• Task goal: Omit the pictures and output every entry below exactly as written.

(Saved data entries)
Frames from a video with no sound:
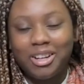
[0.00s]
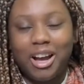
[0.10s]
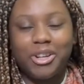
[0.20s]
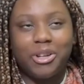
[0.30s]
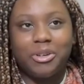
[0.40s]

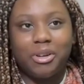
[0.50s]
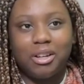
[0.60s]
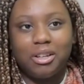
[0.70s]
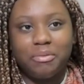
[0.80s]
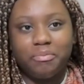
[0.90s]
I know
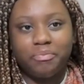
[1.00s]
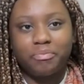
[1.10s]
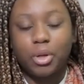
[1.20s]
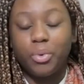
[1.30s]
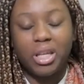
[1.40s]
um,
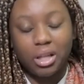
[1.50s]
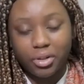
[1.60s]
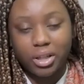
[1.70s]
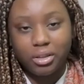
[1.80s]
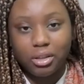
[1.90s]
we
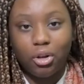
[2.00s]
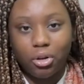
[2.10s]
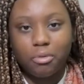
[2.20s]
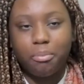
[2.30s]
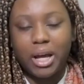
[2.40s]
hear it a
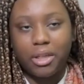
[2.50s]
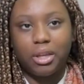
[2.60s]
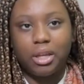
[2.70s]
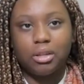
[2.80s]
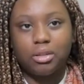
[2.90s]
lot, but I
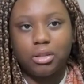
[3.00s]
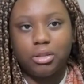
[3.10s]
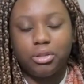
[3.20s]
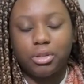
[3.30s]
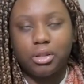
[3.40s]
think
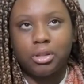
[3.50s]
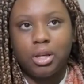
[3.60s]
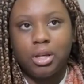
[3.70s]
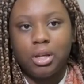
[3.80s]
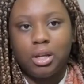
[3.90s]
the
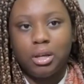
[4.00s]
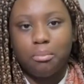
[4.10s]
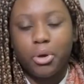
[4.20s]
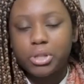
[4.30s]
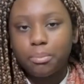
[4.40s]

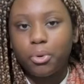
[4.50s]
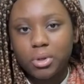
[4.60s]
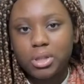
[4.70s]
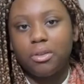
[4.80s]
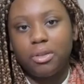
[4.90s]
most
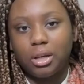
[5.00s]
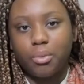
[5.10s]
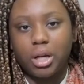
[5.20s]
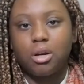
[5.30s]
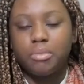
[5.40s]
important thing
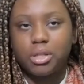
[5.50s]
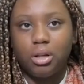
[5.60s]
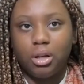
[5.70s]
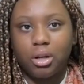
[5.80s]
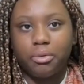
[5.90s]
when it comes
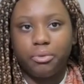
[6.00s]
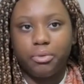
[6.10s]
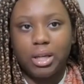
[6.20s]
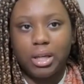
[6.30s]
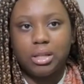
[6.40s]
to
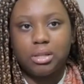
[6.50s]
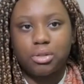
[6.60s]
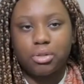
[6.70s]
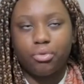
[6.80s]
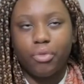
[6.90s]
love
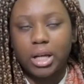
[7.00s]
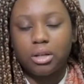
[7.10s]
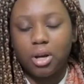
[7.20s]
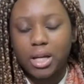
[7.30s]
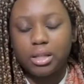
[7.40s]
is
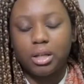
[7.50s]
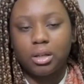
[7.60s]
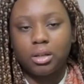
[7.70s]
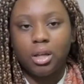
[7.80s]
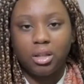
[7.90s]

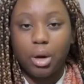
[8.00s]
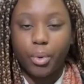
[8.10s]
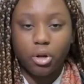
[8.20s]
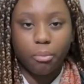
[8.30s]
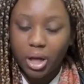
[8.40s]
recognizing that
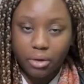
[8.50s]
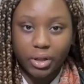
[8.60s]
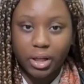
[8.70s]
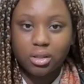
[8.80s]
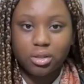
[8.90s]
we're not
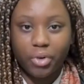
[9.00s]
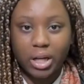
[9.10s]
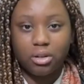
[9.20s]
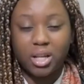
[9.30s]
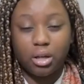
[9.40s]
perfect,
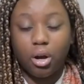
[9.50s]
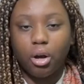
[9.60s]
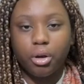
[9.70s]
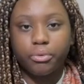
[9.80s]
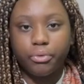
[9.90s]
recognizing our
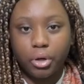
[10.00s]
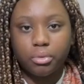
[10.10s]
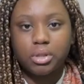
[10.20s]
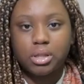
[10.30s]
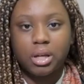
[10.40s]
own
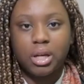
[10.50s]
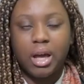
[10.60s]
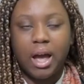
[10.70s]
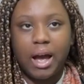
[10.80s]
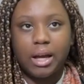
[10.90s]
faults,
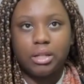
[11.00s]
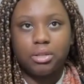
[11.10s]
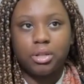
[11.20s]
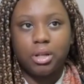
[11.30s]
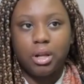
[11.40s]
and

• Your solution:
Frames from a video with no sound:
[0.00s]
[0.10s]
[0.20s]
[0.30s]
[0.40s]

[0.50s]
[0.60s]
[0.70s]
[0.80s]
[0.90s]
I know
[1.00s]
[1.10s]
[1.20s]
[1.30s]
[1.40s]
um,
[1.50s]
[1.60s]
[1.70s]
[1.80s]
[1.90s]
we
[2.00s]
[2.10s]
[2.20s]
[2.30s]
[2.40s]
hear it a
[2.50s]
[2.60s]
[2.70s]
[2.80s]
[2.90s]
lot, but I
[3.00s]
[3.10s]
[3.20s]
[3.30s]
[3.40s]
think
[3.50s]
[3.60s]
[3.70s]
[3.80s]
[3.90s]
the
[4.00s]
[4.10s]
[4.20s]
[4.30s]
[4.40s]

[4.50s]
[4.60s]
[4.70s]
[4.80s]
[4.90s]
most
[5.00s]
[5.10s]
[5.20s]
[5.30s]
[5.40s]
important thing
[5.50s]
[5.60s]
[5.70s]
[5.80s]
[5.90s]
when it comes
[6.00s]
[6.10s]
[6.20s]
[6.30s]
[6.40s]
to
[6.50s]
[6.60s]
[6.70s]
[6.80s]
[6.90s]
love
[7.00s]
[7.10s]
[7.20s]
[7.30s]
[7.40s]
is
[7.50s]
[7.60s]
[7.70s]
[7.80s]
[7.90s]

[8.00s]
[8.10s]
[8.20s]
[8.30s]
[8.40s]
recognizing that
[8.50s]
[8.60s]
[8.70s]
[8.80s]
[8.90s]
we're not
[9.00s]
[9.10s]
[9.20s]
[9.30s]
[9.40s]
perfect,
[9.50s]
[9.60s]
[9.70s]
[9.80s]
[9.90s]
recognizing our
[10.00s]
[10.10s]
[10.20s]
[10.30s]
[10.40s]
own
[10.50s]
[10.60s]
[10.70s]
[10.80s]
[10.90s]
faults,
[11.00s]
[11.10s]
[11.20s]
[11.30s]
[11.40s]
and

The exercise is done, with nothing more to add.